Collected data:
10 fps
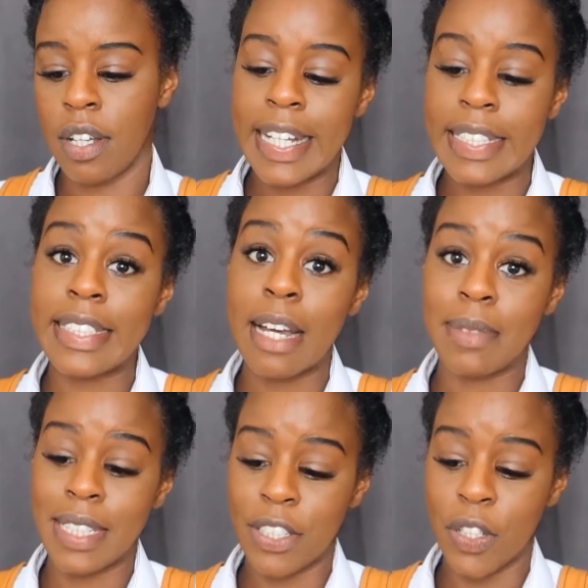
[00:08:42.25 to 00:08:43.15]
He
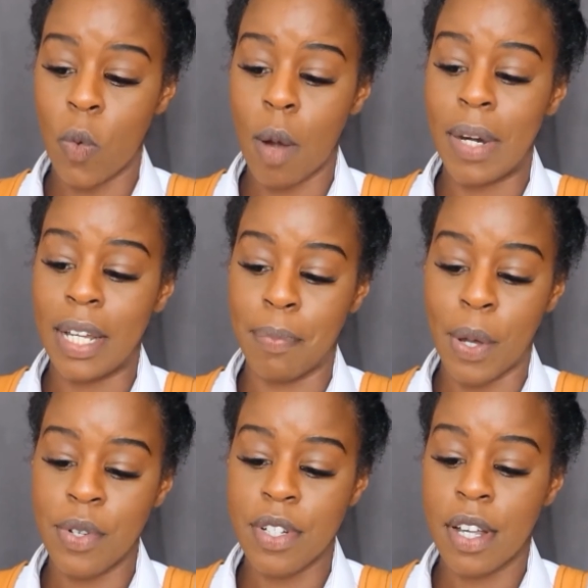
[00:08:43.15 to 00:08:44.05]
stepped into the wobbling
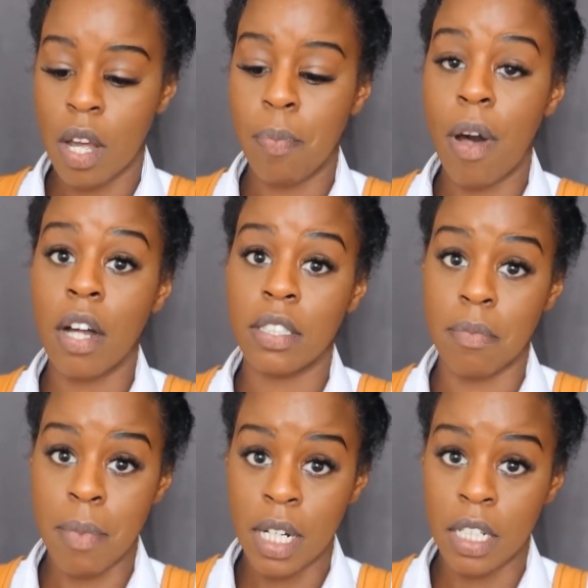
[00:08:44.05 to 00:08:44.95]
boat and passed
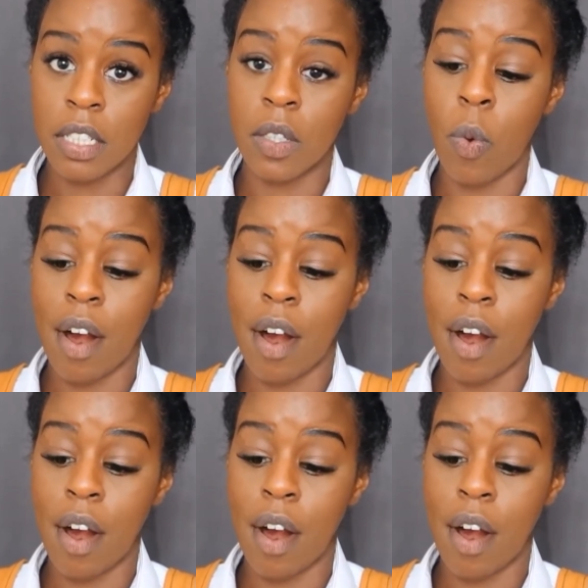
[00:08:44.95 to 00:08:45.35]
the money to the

> _WORK ITEM_:
Return every entry word for word, leaving the pictures out.

> _ANSWER SPACE_:
10 fps
[00:08:42.25 to 00:08:43.15]
He
[00:08:43.15 to 00:08:44.05]
stepped into the wobbling
[00:08:44.05 to 00:08:44.95]
boat and passed
[00:08:44.95 to 00:08:45.35]
the money to the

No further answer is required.